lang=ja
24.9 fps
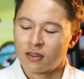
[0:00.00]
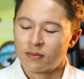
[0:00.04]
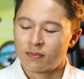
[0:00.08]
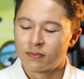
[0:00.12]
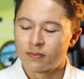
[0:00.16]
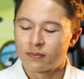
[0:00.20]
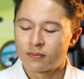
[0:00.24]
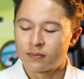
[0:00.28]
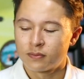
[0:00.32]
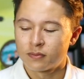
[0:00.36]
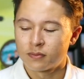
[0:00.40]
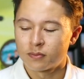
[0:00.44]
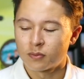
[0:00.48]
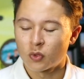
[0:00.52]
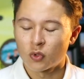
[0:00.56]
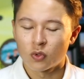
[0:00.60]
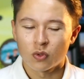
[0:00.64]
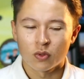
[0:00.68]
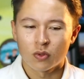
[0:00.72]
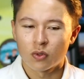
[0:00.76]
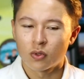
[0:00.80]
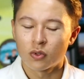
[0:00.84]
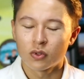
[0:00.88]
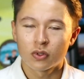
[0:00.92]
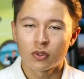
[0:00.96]
うん、
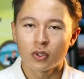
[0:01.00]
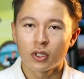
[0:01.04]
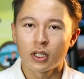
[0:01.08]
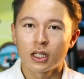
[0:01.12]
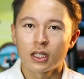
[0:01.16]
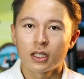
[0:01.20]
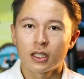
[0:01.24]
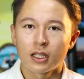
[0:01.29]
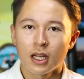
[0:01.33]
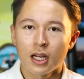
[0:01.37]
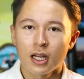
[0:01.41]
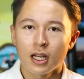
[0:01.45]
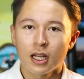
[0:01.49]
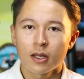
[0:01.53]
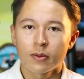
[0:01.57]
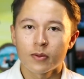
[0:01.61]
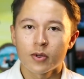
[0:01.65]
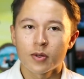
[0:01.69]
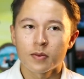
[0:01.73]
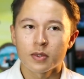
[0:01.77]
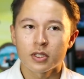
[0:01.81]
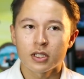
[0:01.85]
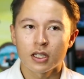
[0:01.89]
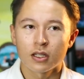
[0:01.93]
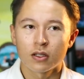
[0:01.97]
もう本当に何回も言
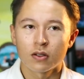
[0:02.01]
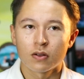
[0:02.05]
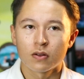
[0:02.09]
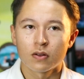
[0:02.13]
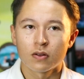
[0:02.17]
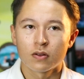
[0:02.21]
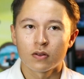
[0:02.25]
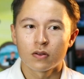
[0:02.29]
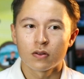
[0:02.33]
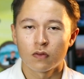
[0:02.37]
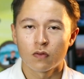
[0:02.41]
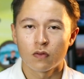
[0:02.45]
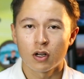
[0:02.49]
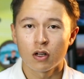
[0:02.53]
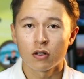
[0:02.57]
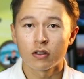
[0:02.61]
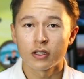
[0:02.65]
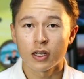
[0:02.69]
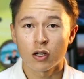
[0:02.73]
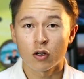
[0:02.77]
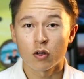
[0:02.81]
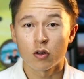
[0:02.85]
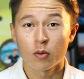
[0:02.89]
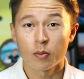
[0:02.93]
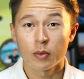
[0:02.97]
いますけど、World
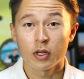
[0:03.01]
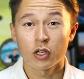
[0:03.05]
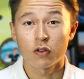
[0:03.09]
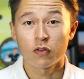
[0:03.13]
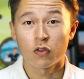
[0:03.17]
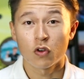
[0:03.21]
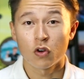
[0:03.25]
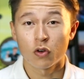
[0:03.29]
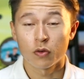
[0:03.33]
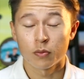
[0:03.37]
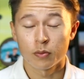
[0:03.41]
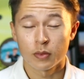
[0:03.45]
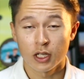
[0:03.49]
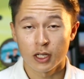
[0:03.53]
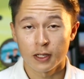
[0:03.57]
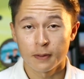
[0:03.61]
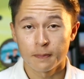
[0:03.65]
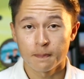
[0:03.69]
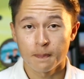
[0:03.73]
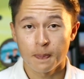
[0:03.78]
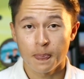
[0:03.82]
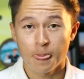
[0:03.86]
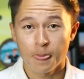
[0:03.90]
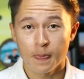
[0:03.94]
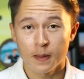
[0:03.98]
Economic Forum ね。
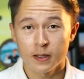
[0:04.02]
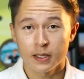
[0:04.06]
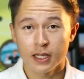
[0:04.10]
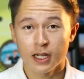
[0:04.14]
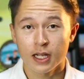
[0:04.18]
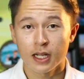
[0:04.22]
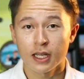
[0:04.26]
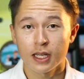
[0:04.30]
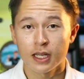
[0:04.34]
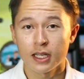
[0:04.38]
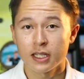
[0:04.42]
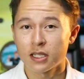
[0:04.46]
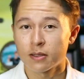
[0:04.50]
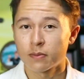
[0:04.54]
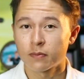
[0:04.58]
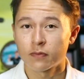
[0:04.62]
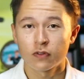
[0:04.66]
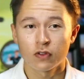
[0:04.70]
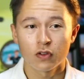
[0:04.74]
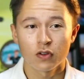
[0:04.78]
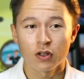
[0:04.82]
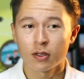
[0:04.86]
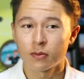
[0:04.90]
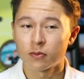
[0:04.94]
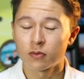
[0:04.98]
世界経済
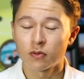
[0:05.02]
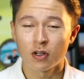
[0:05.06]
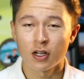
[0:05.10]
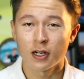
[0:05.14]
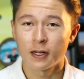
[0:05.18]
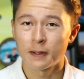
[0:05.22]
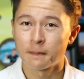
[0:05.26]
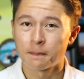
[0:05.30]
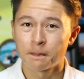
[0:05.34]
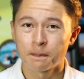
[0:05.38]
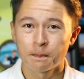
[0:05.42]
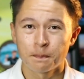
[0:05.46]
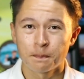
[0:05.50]
フォーラムは、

──────

Skipping all images, output the listing exactly.

lang=ja
24.9 fps
[0:00.00]
[0:00.04]
[0:00.08]
[0:00.12]
[0:00.16]
[0:00.20]
[0:00.24]
[0:00.28]
[0:00.32]
[0:00.36]
[0:00.40]
[0:00.44]
[0:00.48]
[0:00.52]
[0:00.56]
[0:00.60]
[0:00.64]
[0:00.68]
[0:00.72]
[0:00.76]
[0:00.80]
[0:00.84]
[0:00.88]
[0:00.92]
[0:00.96]
うん、
[0:01.00]
[0:01.04]
[0:01.08]
[0:01.12]
[0:01.16]
[0:01.20]
[0:01.24]
[0:01.29]
[0:01.33]
[0:01.37]
[0:01.41]
[0:01.45]
[0:01.49]
[0:01.53]
[0:01.57]
[0:01.61]
[0:01.65]
[0:01.69]
[0:01.73]
[0:01.77]
[0:01.81]
[0:01.85]
[0:01.89]
[0:01.93]
[0:01.97]
もう本当に何回も言
[0:02.01]
[0:02.05]
[0:02.09]
[0:02.13]
[0:02.17]
[0:02.21]
[0:02.25]
[0:02.29]
[0:02.33]
[0:02.37]
[0:02.41]
[0:02.45]
[0:02.49]
[0:02.53]
[0:02.57]
[0:02.61]
[0:02.65]
[0:02.69]
[0:02.73]
[0:02.77]
[0:02.81]
[0:02.85]
[0:02.89]
[0:02.93]
[0:02.97]
いますけど、World
[0:03.01]
[0:03.05]
[0:03.09]
[0:03.13]
[0:03.17]
[0:03.21]
[0:03.25]
[0:03.29]
[0:03.33]
[0:03.37]
[0:03.41]
[0:03.45]
[0:03.49]
[0:03.53]
[0:03.57]
[0:03.61]
[0:03.65]
[0:03.69]
[0:03.73]
[0:03.78]
[0:03.82]
[0:03.86]
[0:03.90]
[0:03.94]
[0:03.98]
Economic Forum ね。
[0:04.02]
[0:04.06]
[0:04.10]
[0:04.14]
[0:04.18]
[0:04.22]
[0:04.26]
[0:04.30]
[0:04.34]
[0:04.38]
[0:04.42]
[0:04.46]
[0:04.50]
[0:04.54]
[0:04.58]
[0:04.62]
[0:04.66]
[0:04.70]
[0:04.74]
[0:04.78]
[0:04.82]
[0:04.86]
[0:04.90]
[0:04.94]
[0:04.98]
世界経済
[0:05.02]
[0:05.06]
[0:05.10]
[0:05.14]
[0:05.18]
[0:05.22]
[0:05.26]
[0:05.30]
[0:05.34]
[0:05.38]
[0:05.42]
[0:05.46]
[0:05.50]
フォーラムは、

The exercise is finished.